> [Work to be completed]: Omit every picture while you reproduce the entries that follow word for word.

** Available data follows **

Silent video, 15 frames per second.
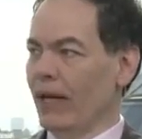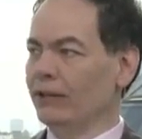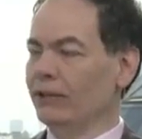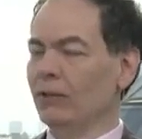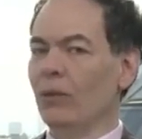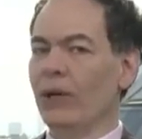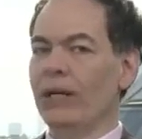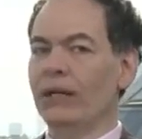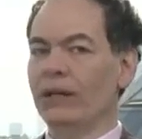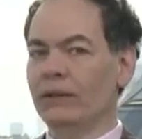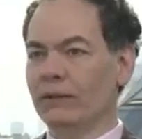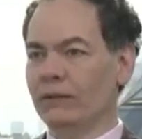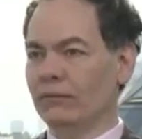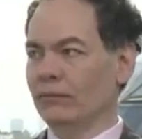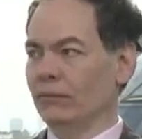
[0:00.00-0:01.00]
as a way to
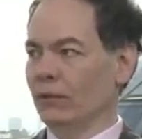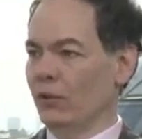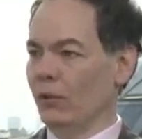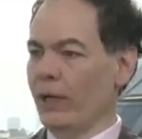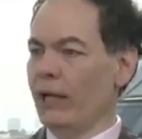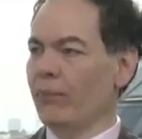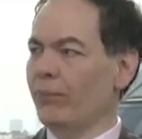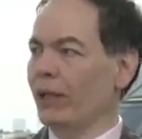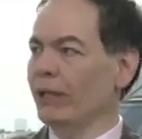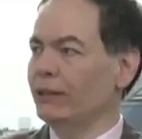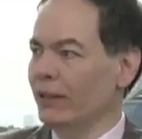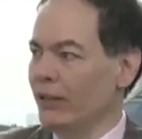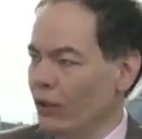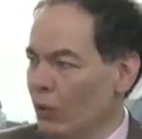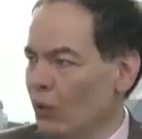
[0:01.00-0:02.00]
create a
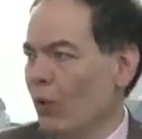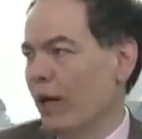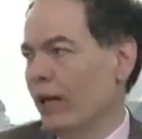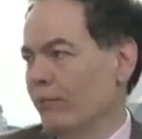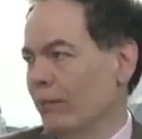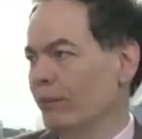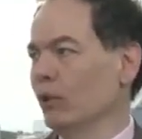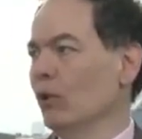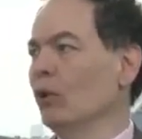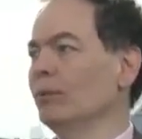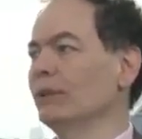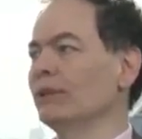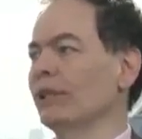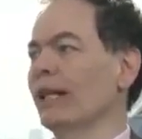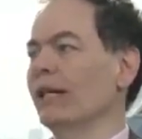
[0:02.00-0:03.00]
price that you want. Remember,
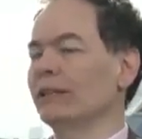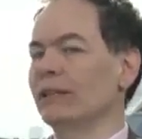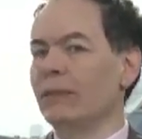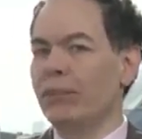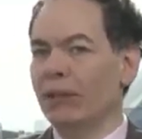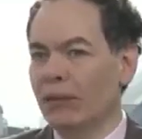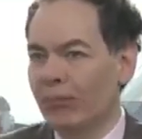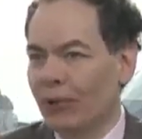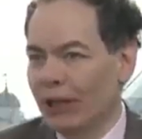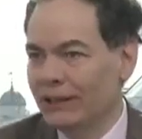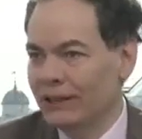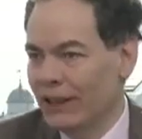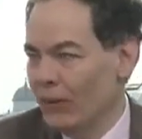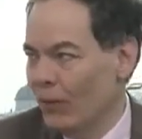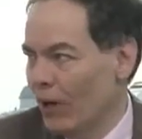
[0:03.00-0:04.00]
Goldman Sachs, they pick a
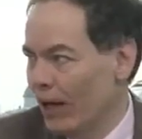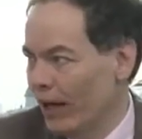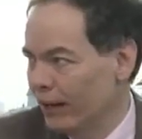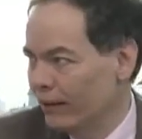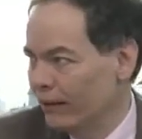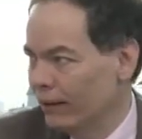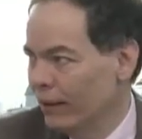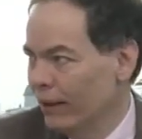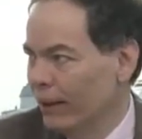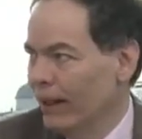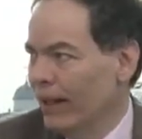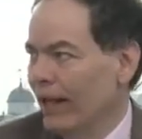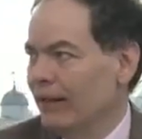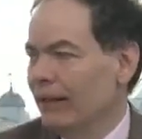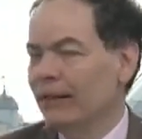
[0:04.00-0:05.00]
price they want,
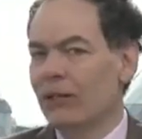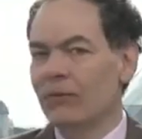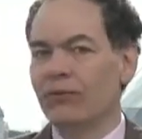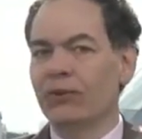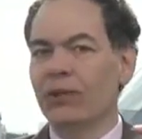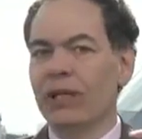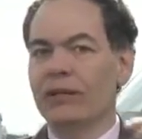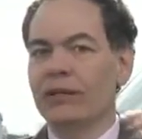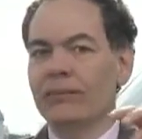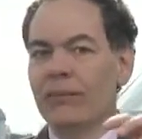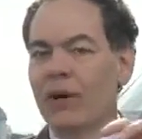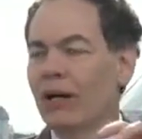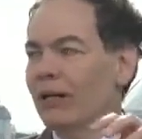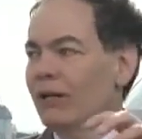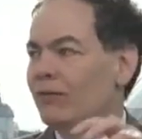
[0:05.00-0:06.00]
and then they flood the
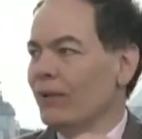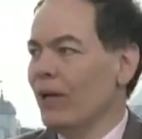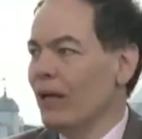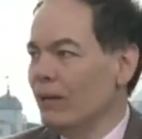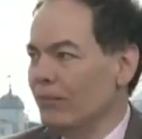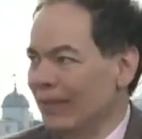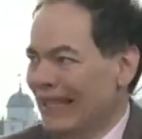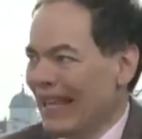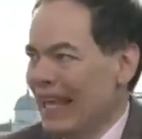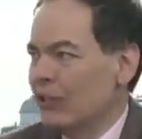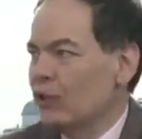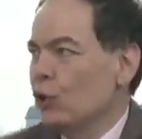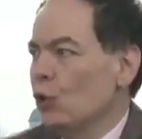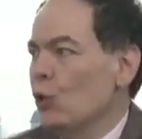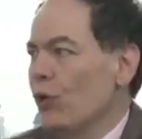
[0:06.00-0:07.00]
market volume to
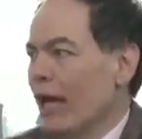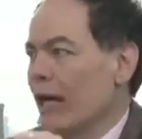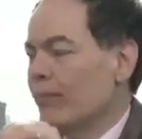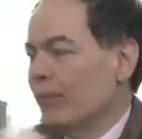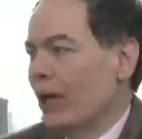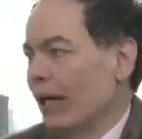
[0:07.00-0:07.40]
get to that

** End of Available data **

> [Exercise result]:
Silent video, 15 frames per second.
[0:00.00-0:01.00]
as a way to
[0:01.00-0:02.00]
create a
[0:02.00-0:03.00]
price that you want. Remember,
[0:03.00-0:04.00]
Goldman Sachs, they pick a
[0:04.00-0:05.00]
price they want,
[0:05.00-0:06.00]
and then they flood the
[0:06.00-0:07.00]
market volume to
[0:07.00-0:07.40]
get to that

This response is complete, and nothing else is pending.